The center is publishing a Hindi-Russian dictionary with about 15,000 word and 3,000 phrase entries, the first one since 1957. There is a web version of it on the center's web site,

"I have always liked Indian culture, for example in films and dances. By knowing the language, I can get even deeper into it," said Zhanita Raudive, a 24-year-old student, as she prepared for her dance lessons after the language lessons. Some 25 women gathered in a small hall with a mirrored wall were watching their teacher as he showed them how to do a turn.

Ashwani Nigam, who has taught dance in the center for three years, says kathak is very difficult. Nonetheless, there are about 180 women who come to the center to learn it. "Most of the students were influenced by Indian movies," Nigam said . "But what we teach is different and more difficult than what they saw."

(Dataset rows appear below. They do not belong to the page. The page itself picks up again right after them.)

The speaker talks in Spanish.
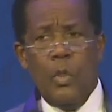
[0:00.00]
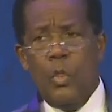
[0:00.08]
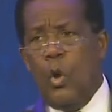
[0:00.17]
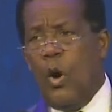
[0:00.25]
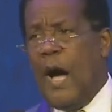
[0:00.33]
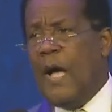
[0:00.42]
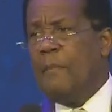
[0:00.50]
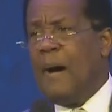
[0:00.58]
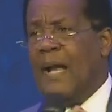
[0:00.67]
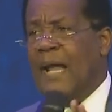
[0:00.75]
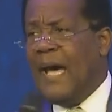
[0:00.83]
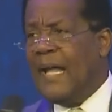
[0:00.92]
No hay
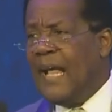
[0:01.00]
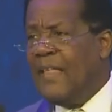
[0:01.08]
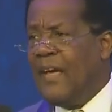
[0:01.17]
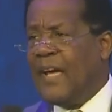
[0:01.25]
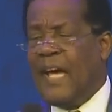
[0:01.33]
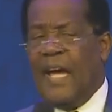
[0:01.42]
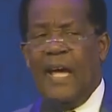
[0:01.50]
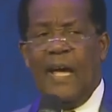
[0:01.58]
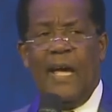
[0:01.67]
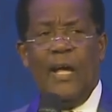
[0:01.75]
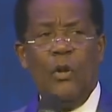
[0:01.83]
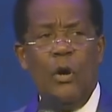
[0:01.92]
manera de
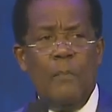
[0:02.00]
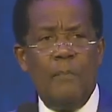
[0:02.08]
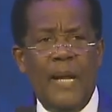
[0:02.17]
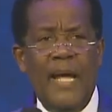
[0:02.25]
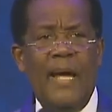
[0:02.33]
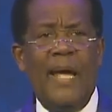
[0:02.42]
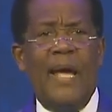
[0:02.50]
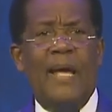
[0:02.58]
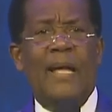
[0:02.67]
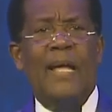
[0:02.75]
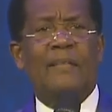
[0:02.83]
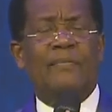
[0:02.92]
que el hombre
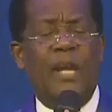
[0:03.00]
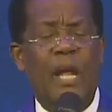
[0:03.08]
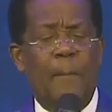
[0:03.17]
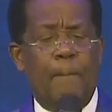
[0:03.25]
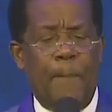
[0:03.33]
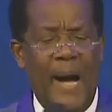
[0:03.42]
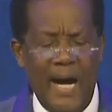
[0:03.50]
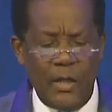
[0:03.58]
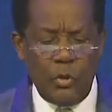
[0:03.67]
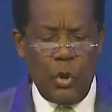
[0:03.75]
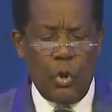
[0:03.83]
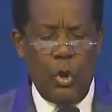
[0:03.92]
entre en
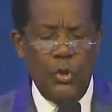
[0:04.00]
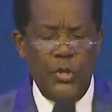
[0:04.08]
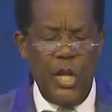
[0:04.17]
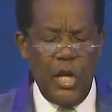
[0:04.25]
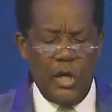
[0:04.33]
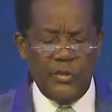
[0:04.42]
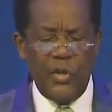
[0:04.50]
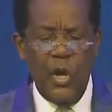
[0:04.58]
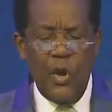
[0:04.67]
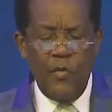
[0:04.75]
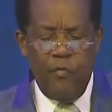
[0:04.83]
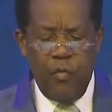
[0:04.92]
pacto con Dios
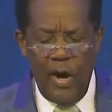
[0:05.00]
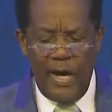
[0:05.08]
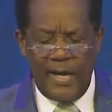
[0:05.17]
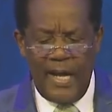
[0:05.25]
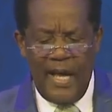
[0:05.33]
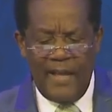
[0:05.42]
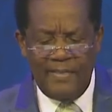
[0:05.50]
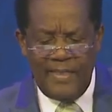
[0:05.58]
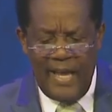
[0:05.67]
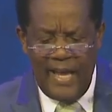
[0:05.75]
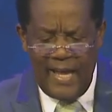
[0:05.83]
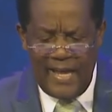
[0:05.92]
fuera
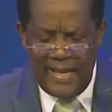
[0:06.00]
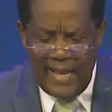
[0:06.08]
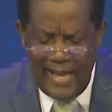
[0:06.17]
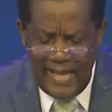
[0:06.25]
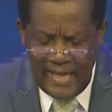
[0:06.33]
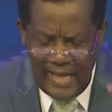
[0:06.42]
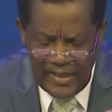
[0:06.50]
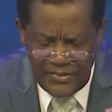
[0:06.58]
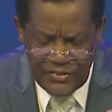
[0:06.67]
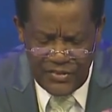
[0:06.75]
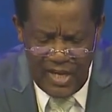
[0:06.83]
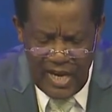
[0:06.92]
de la
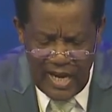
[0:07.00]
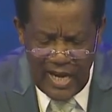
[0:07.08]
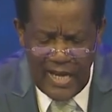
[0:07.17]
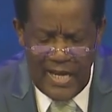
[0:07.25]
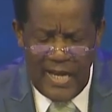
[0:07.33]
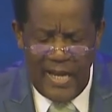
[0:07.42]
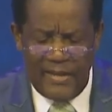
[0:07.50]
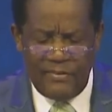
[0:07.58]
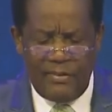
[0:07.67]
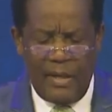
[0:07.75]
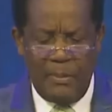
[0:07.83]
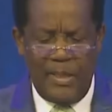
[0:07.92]
iglesia
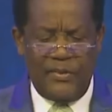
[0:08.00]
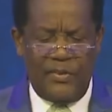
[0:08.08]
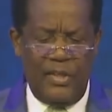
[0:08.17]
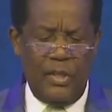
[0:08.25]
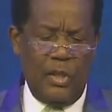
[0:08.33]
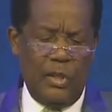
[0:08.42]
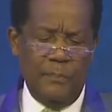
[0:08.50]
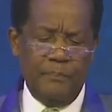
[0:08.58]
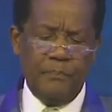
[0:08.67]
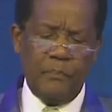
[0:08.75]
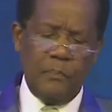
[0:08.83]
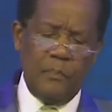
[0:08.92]
establecido
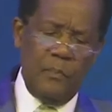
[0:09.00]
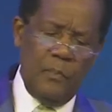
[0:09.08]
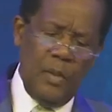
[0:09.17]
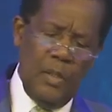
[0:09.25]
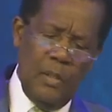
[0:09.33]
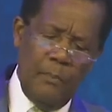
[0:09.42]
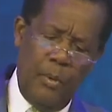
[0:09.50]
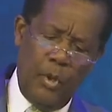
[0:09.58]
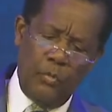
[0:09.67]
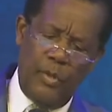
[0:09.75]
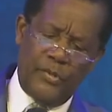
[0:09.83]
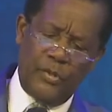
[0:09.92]

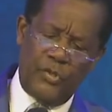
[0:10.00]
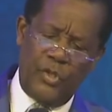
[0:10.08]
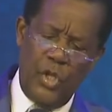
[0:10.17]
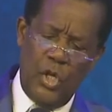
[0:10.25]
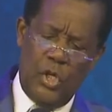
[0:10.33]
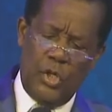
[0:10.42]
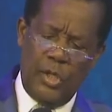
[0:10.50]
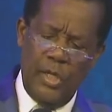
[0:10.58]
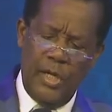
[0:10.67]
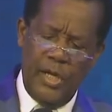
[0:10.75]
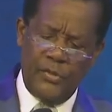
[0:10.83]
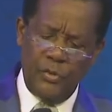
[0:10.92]
por nuestro Señor
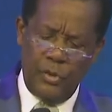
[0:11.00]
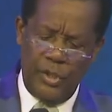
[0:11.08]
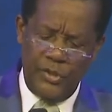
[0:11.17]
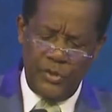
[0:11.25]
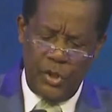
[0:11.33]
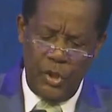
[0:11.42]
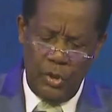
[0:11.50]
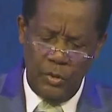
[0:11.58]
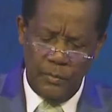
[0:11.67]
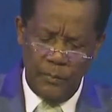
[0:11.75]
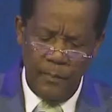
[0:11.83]
Jesucristo.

However hard the dance may be, there are about 15 students who, according to Nigam, have reached a very high level. But of those advanced students, perhaps 10 possess even five of the 10 qualities necessary for a kathak dancer - a spark, calmness, nice body lines, ability to use the dance space effectively, expressive eyes, practice, intelligence, respect for culture, ability to speak elegantly and a sense of music.

Kira Gonsalves, a translator from Portuguese and a piano teacher, has been studying Indian dance for six years. "For me it's the highest degree of aesthetics and expression of femininity," said Gonsalves, 30. "I think that it is the richest dance style in the world in showing emotions and feelings. It is beauty and harmony, above all."